Ted Baker (TED) 459.2p
Stop loss triggered
Original entry price: 912p, 22 August 2019
We have to hold our hands up and say we got it badly wrong on British fashion brand Ted Baker (TED). We felt a lot of negative news was already reflected in the share price but we didn’t anticipate just how weak first half trading at the company would be.
The statement was a real shocker. The company was already enduring a tough 2019 amid the departure of founder Ray Kelvin over allegations of inappropriate conduct and earlier profit warnings.
However, the market clearly didn’t expect it to post a £23m pre-tax loss, with trading badly hit by weak consumer spending. Group revenue was down 0.7% to £303.8m, with retail sales in reverse in the UK and Europe, North America and the Rest of the World regions and licence income and e-commerce sales both falling. On top of that, the dividend was cut by more than half to 7.8p.

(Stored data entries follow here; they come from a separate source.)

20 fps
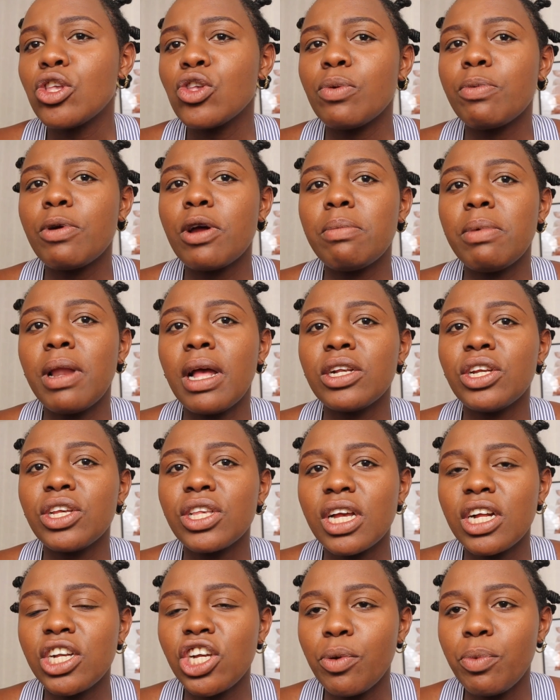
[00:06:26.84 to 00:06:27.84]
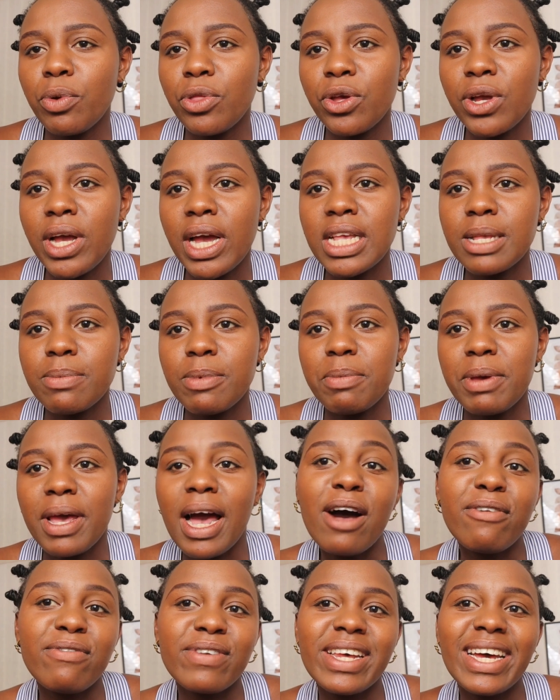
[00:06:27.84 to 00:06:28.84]
So probably I'll just catch up with you guys maybe
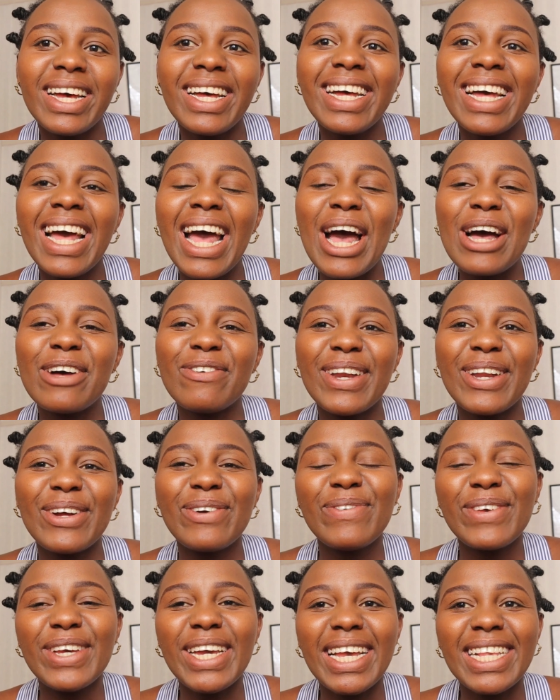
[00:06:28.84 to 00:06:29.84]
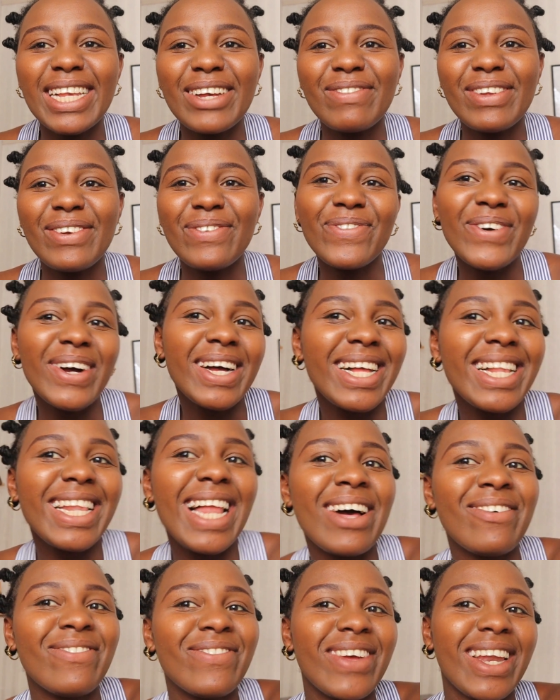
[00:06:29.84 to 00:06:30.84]
after. But I hope you guys have been well.
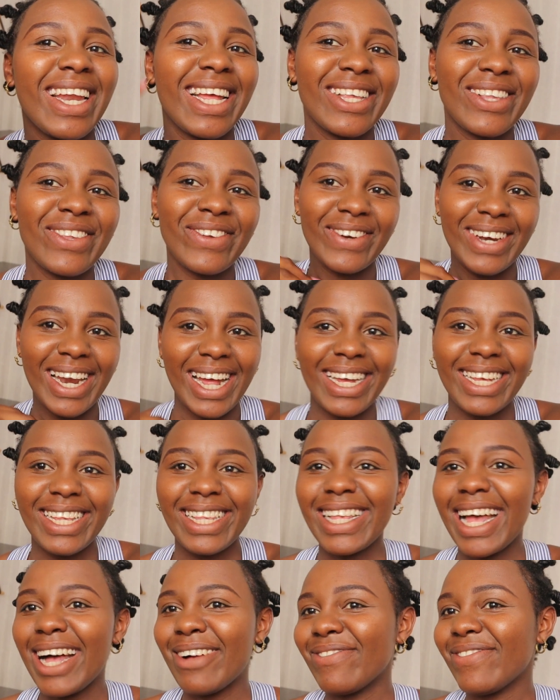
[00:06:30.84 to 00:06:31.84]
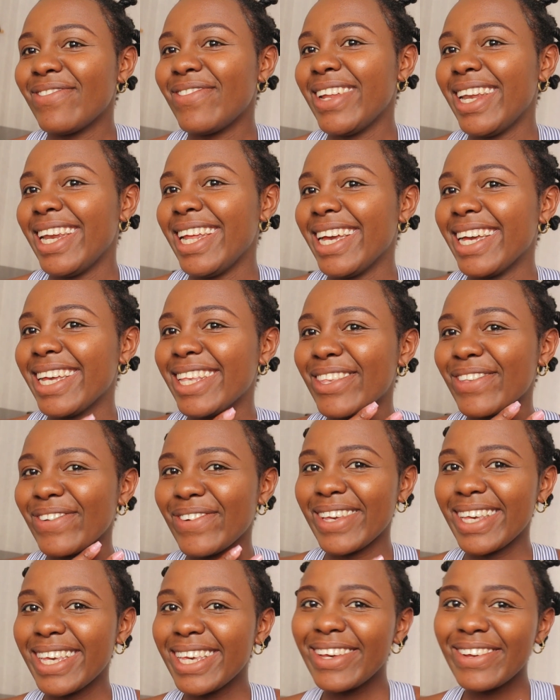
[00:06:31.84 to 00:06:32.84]
I'm feeling so nice. I'm feeling so
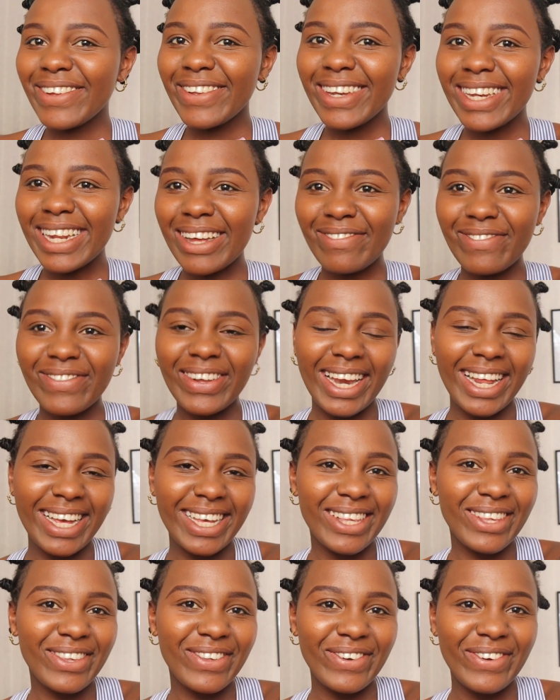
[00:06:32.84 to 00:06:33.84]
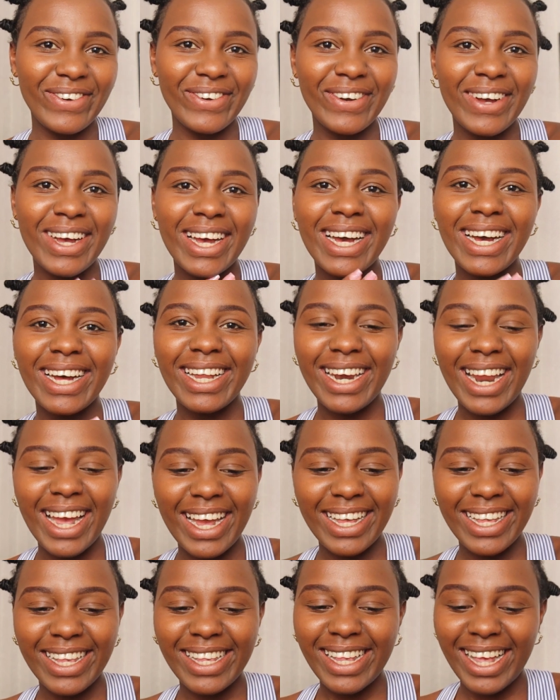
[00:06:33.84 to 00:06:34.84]
cute. I'm feeling so
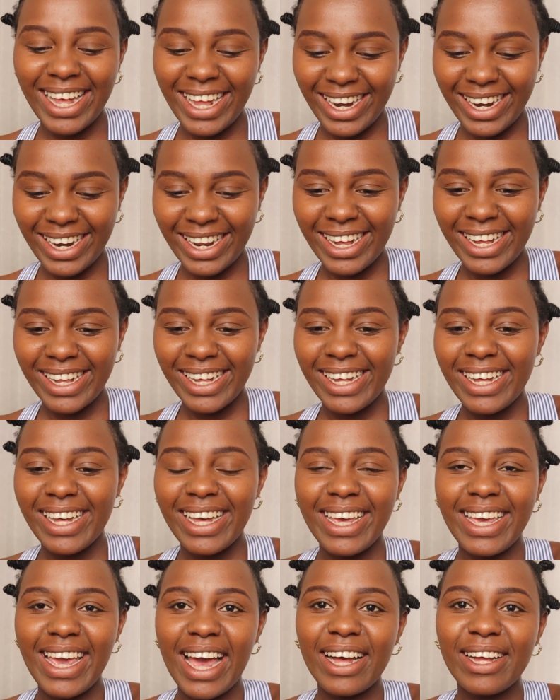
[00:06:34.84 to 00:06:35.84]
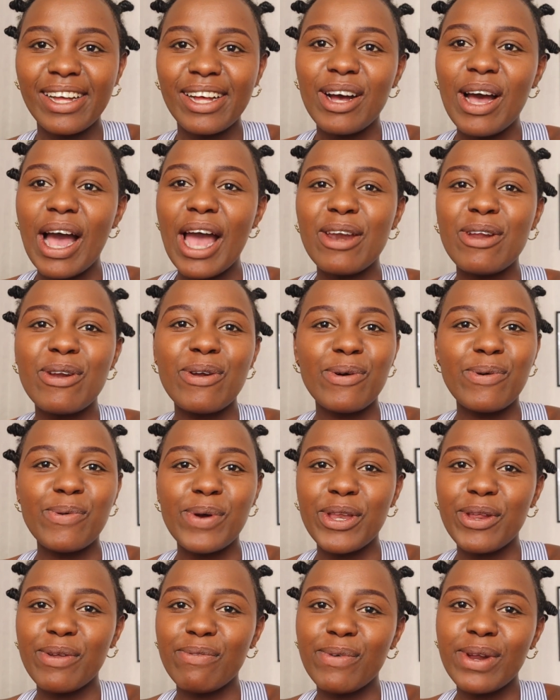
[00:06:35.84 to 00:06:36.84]
nice. And yeah, I don't know.
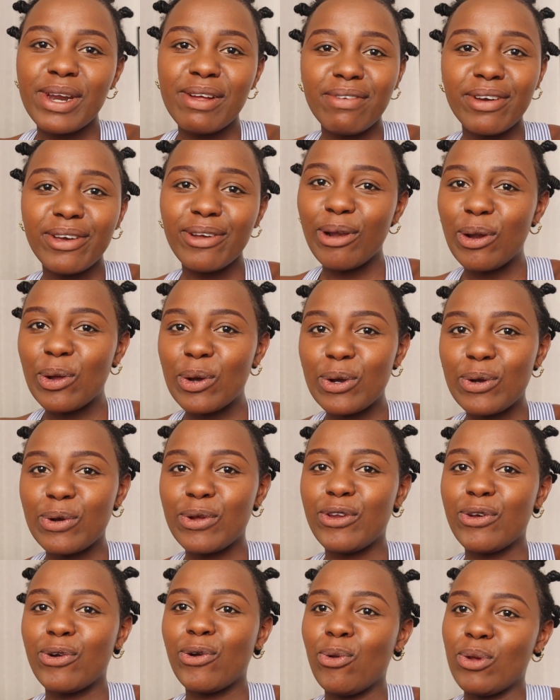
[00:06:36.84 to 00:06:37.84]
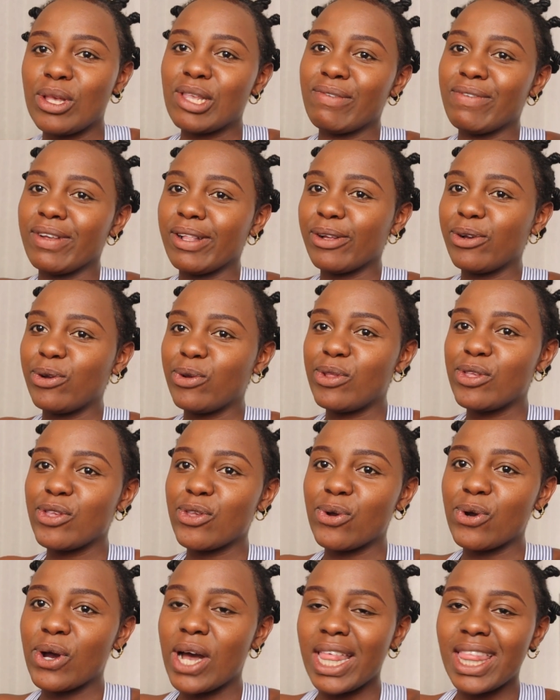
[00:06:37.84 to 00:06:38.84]
When you, whenever you look good, you always feel good.
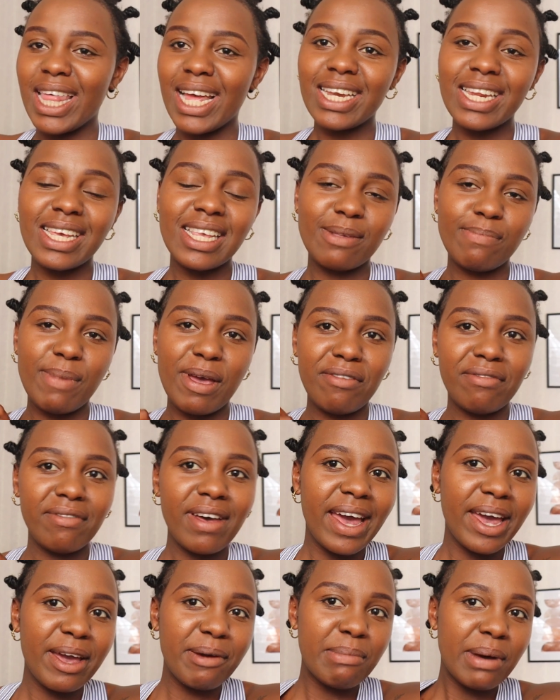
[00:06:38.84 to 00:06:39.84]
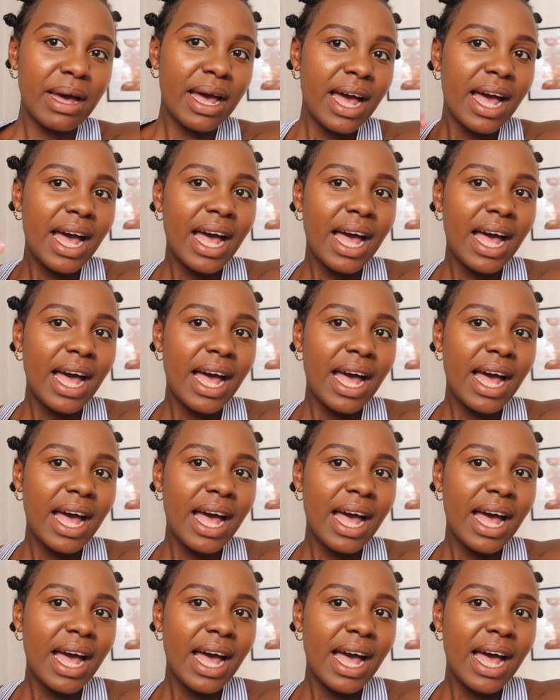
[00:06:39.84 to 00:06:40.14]
So uh, that is my vibe.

Perhaps most concerning was the outlook which flagged expectations for a weaker second half year-on-year.
While we did flag the risks facing the business in our original article, this situation is a reminder of the dangers of buying a stock that has issued lots of bad news as more could be in the pipeline.
SHARES SAYS: A disappointing outcome. The company has plenty of work to do to repair sentiment. Stay clear.